С тех пор я часто вспоминал об этом снимке, об одном из немногих звеньев, соединяющих меня с неведомым мне отцом. Когда отец умер, ему было на десять лет меньше, чем мне сейчас. Человек, которого я не помню и даже не могу себе представить, проводил целые дни, думая обо мне. Он посвящал мне свое время, остаток своей жизни. Он любил меня так, как это было в его силах. Быть может, он и сейчас продолжает меня любить — в ином месте, в ином измерении.

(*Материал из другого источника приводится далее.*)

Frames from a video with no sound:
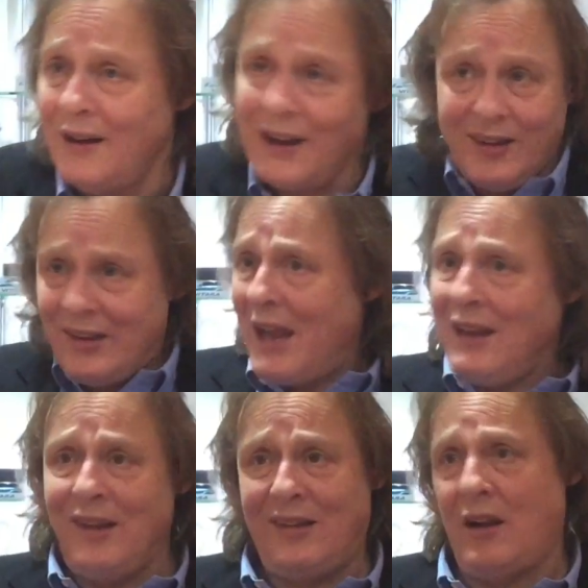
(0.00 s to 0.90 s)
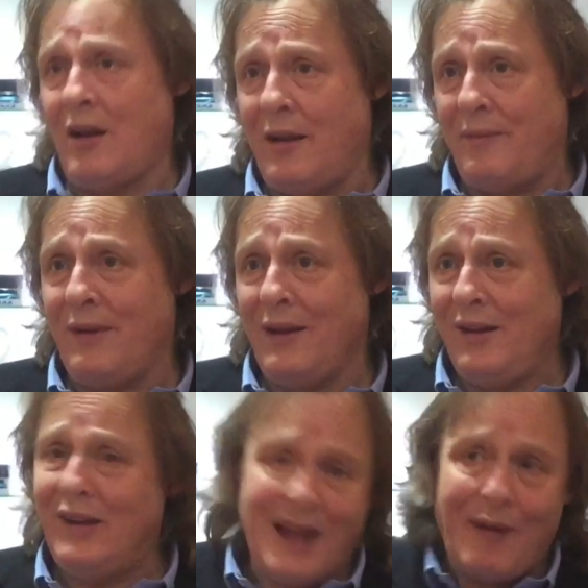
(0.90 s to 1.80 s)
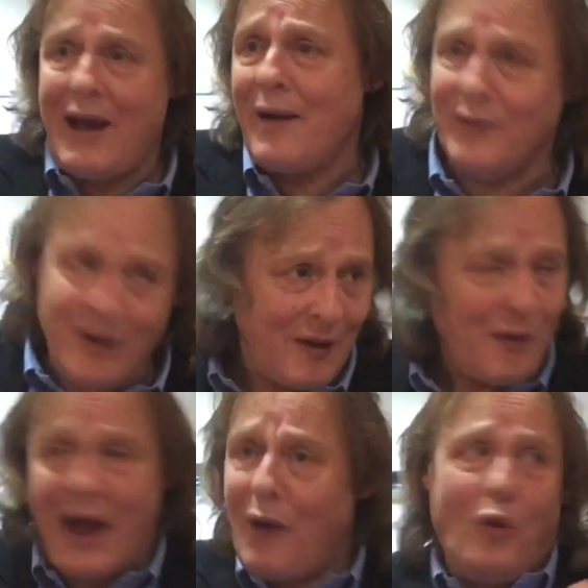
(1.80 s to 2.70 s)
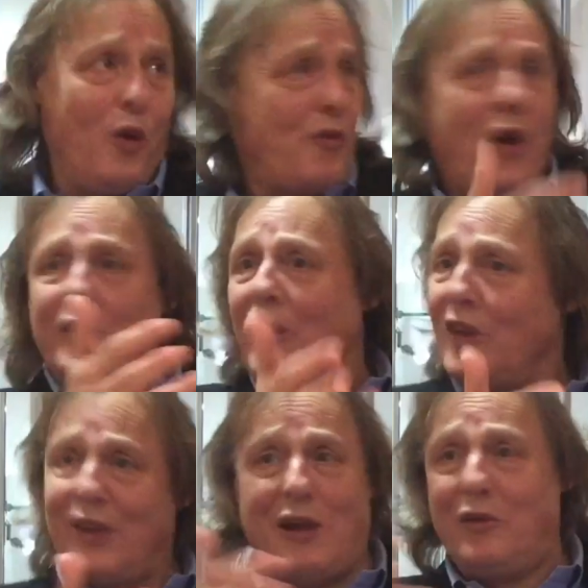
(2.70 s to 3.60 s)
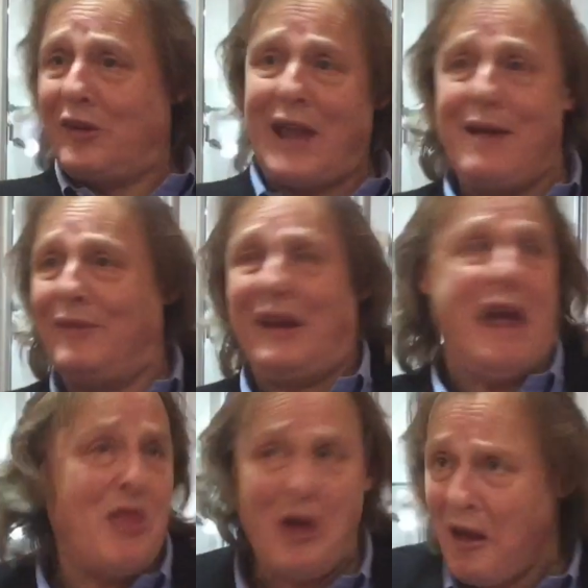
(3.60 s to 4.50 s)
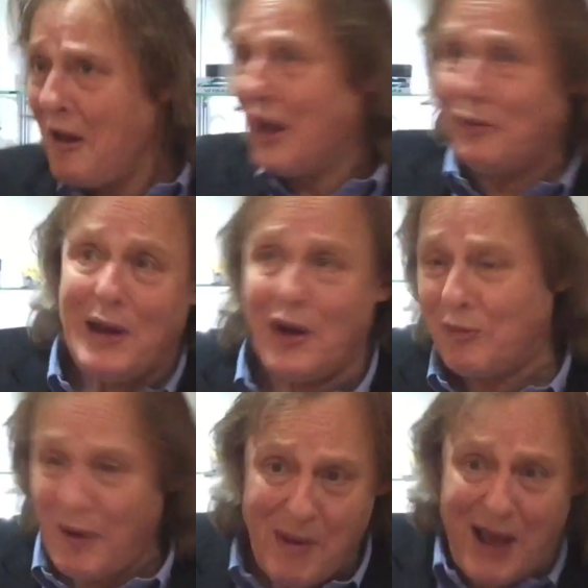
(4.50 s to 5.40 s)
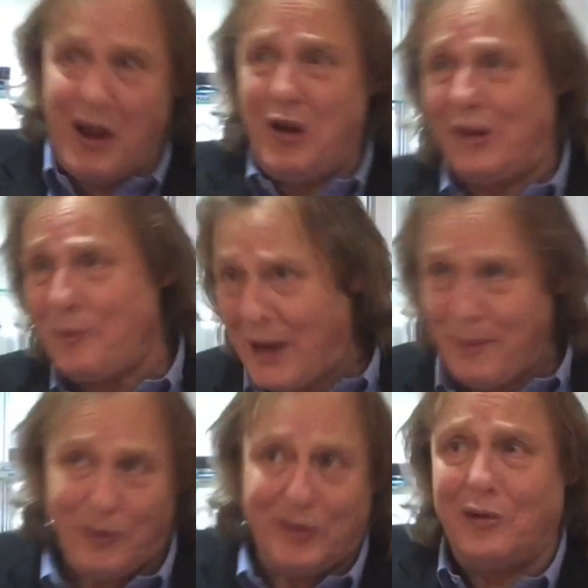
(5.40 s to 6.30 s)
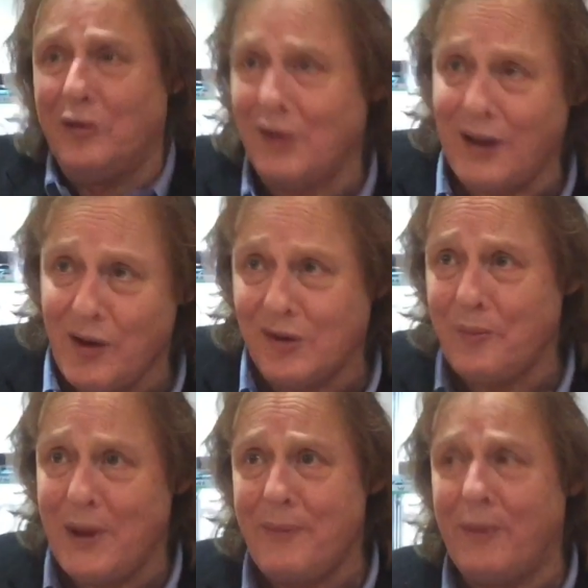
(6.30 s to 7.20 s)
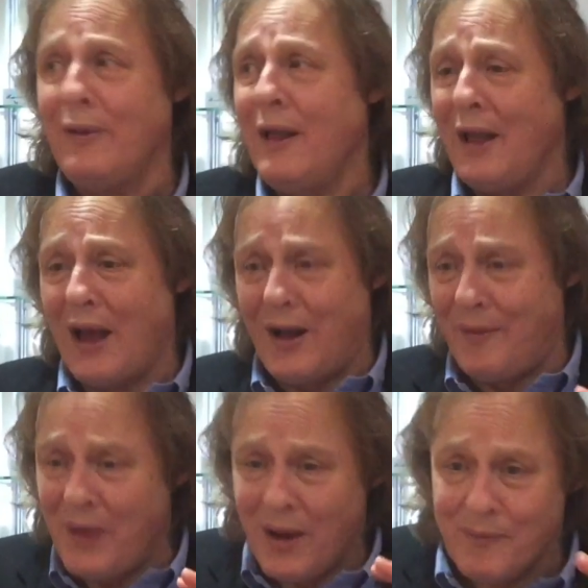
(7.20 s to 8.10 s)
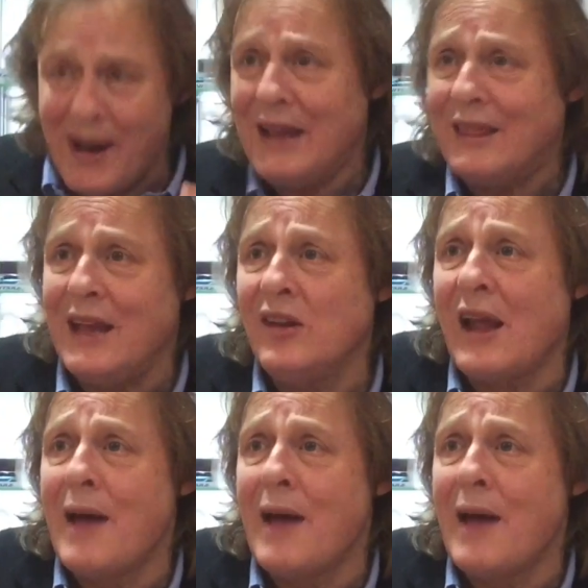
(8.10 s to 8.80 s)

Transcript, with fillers: I can take this time. This is how it happened, you know, how all of those other deals came together. It's because we met loads of people, talked to loads of people, um, made things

Быть может, мне будет дано время, много времени, чтобы восстановить отношения, столь жестоко оборванные в самом начале.
Я рассказываю свою историю, поскольку чувства, которые я испытал при виде смятой фотографии, в точности совпадают с опытом, пережитым мною февральской ночью в общежитии колледжа, когда я впервые ощутил Бога. Я понял: Там Кто-то есть. Кто-то наблюдает за жизнью, проходящей на планете Земля. Более того — Он любит меня. То было поразительное ощущение нежданной, немыслимой надежды, нового, всепоглощающего упования. Вот на что я сделаю в своей жизни ставку…».
А на что в своей жизни сделаешь ставку ты?